= Your objective =
Only the pictures are to be dropped; return all other data below exactly.

*** Opening of Information provided ***

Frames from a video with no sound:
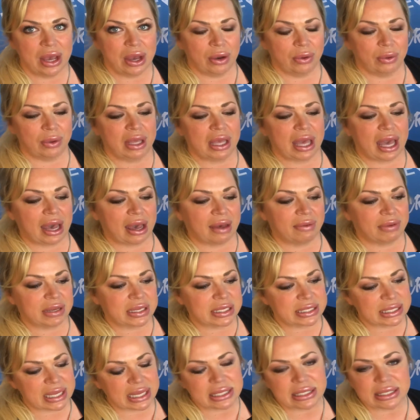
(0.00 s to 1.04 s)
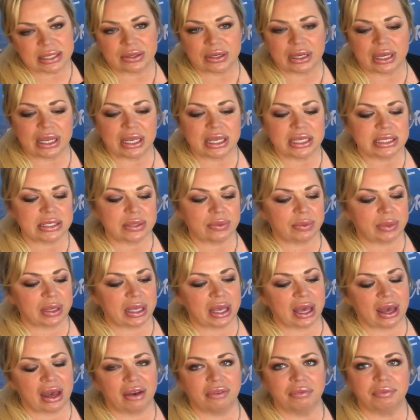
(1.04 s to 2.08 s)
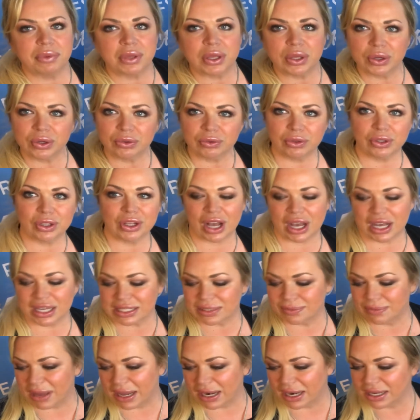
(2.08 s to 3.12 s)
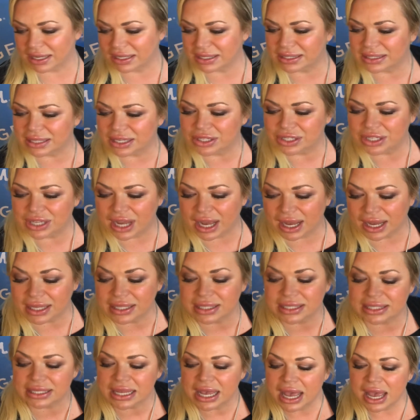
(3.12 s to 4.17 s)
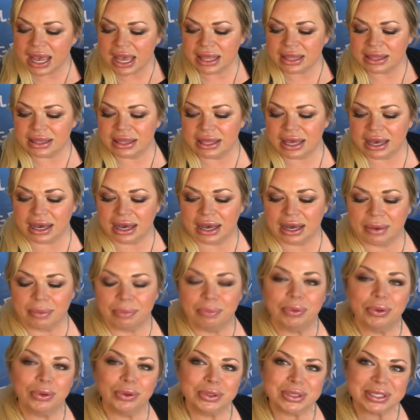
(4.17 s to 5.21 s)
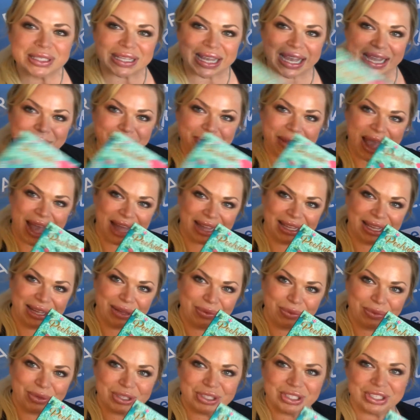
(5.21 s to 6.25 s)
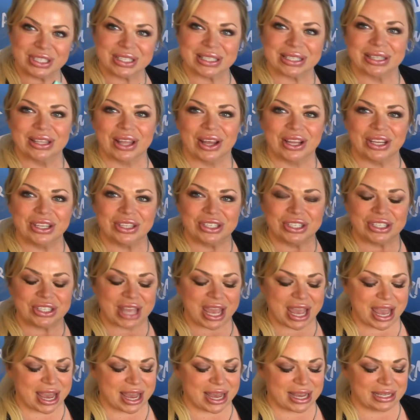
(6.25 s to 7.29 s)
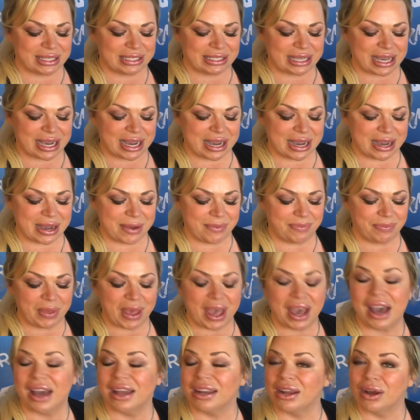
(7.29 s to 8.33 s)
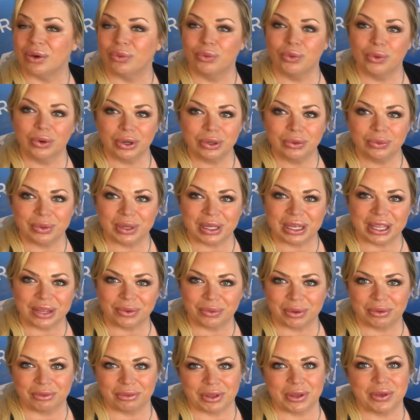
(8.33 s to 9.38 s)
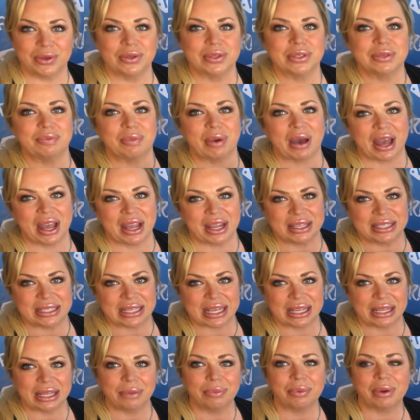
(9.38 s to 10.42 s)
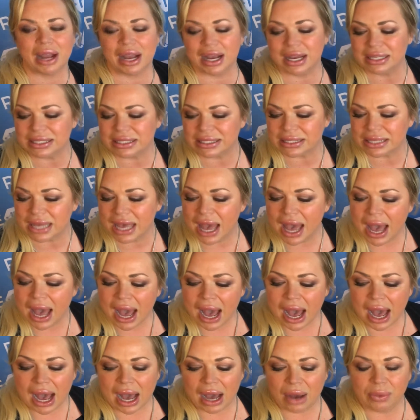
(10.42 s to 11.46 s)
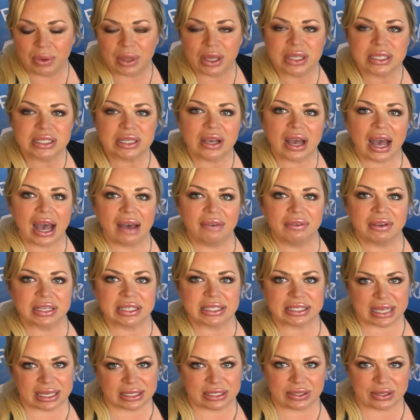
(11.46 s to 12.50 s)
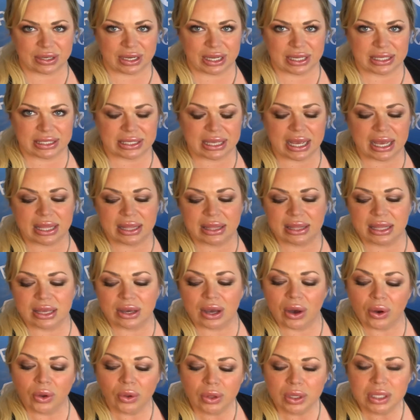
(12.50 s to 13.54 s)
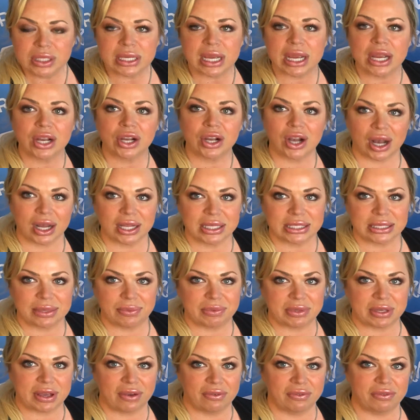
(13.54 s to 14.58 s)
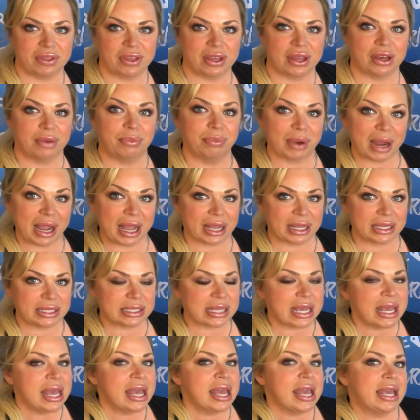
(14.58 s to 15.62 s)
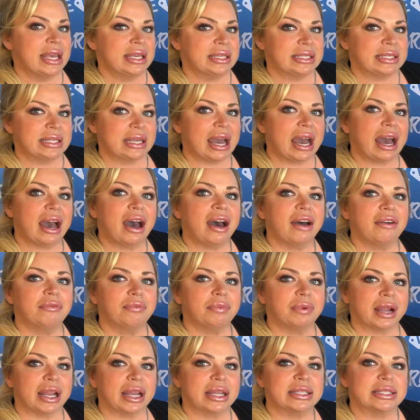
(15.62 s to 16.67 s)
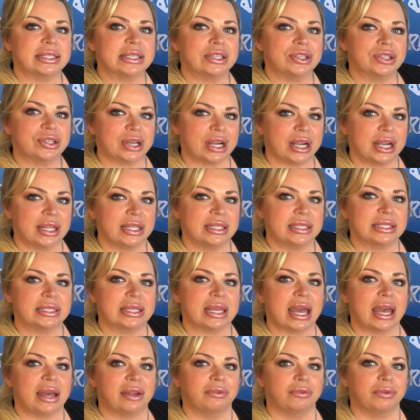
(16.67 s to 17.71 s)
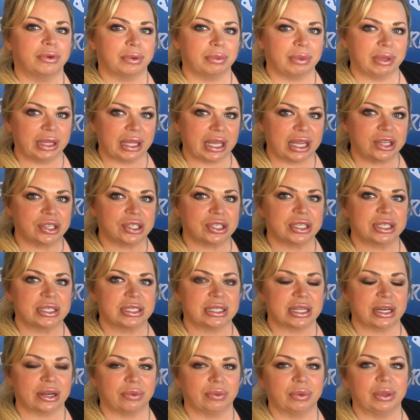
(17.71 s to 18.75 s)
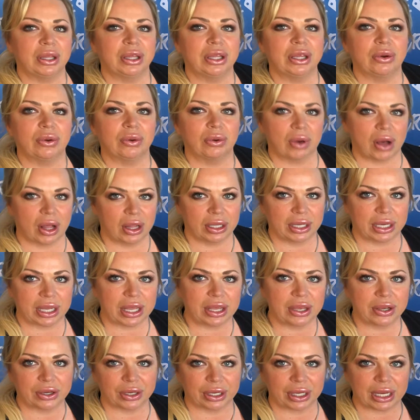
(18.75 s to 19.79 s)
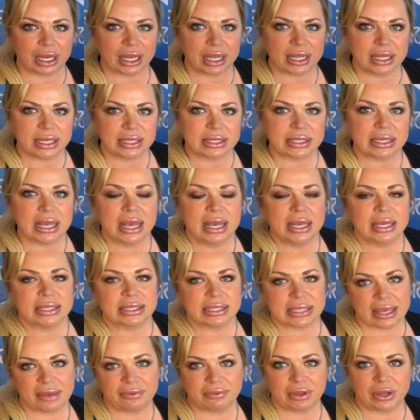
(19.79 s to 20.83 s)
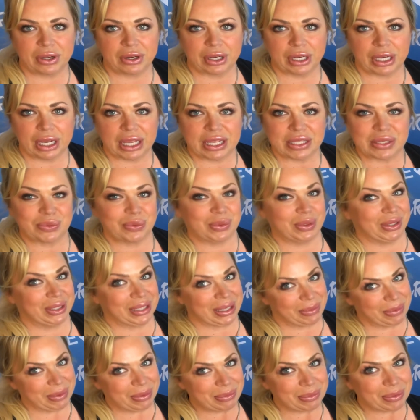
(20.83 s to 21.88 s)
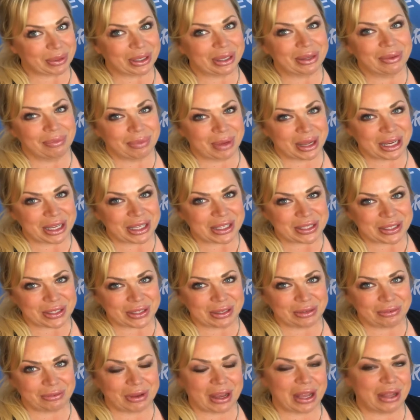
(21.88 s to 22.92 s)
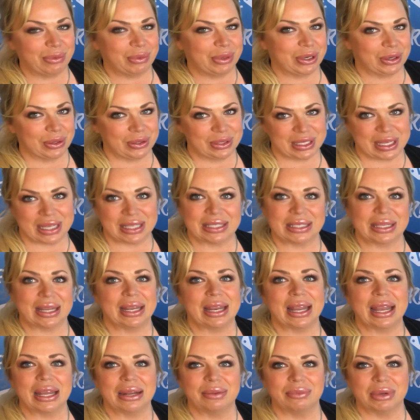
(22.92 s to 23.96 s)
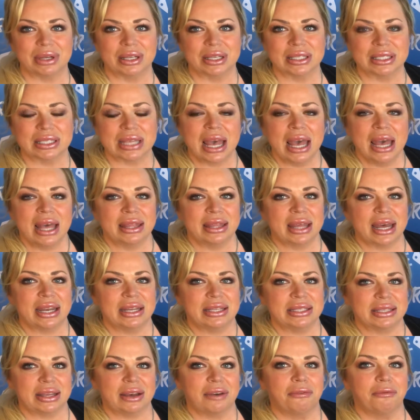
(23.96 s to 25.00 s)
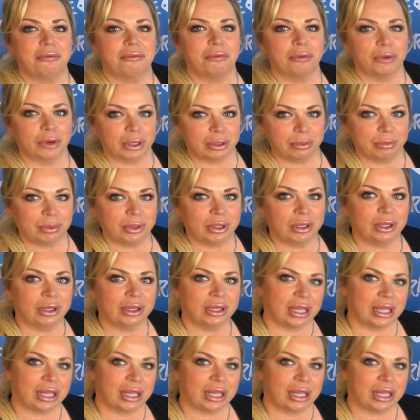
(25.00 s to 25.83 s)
We have accessories, we have beautiful cosmetics such as the Poolside Palette, which just launched and um, had award-winning reviews by Daily Press. Uh, we also have accessories and the whole entire concept of the brand is to have brands and trends and formulations that are really quality ingredients, safe ingredients, we're Leaping Bunny certified, we don't test on animals, that is affordable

*** Close of Information provided ***

= Finished exercise =
Frames from a video with no sound:
(0.00 s to 1.04 s)
(1.04 s to 2.08 s)
(2.08 s to 3.12 s)
(3.12 s to 4.17 s)
(4.17 s to 5.21 s)
(5.21 s to 6.25 s)
(6.25 s to 7.29 s)
(7.29 s to 8.33 s)
(8.33 s to 9.38 s)
(9.38 s to 10.42 s)
(10.42 s to 11.46 s)
(11.46 s to 12.50 s)
(12.50 s to 13.54 s)
(13.54 s to 14.58 s)
(14.58 s to 15.62 s)
(15.62 s to 16.67 s)
(16.67 s to 17.71 s)
(17.71 s to 18.75 s)
(18.75 s to 19.79 s)
(19.79 s to 20.83 s)
(20.83 s to 21.88 s)
(21.88 s to 22.92 s)
(22.92 s to 23.96 s)
(23.96 s to 25.00 s)
(25.00 s to 25.83 s)
We have accessories, we have beautiful cosmetics such as the Poolside Palette, which just launched and um, had award-winning reviews by Daily Press. Uh, we also have accessories and the whole entire concept of the brand is to have brands and trends and formulations that are really quality ingredients, safe ingredients, we're Leaping Bunny certified, we don't test on animals, that is affordable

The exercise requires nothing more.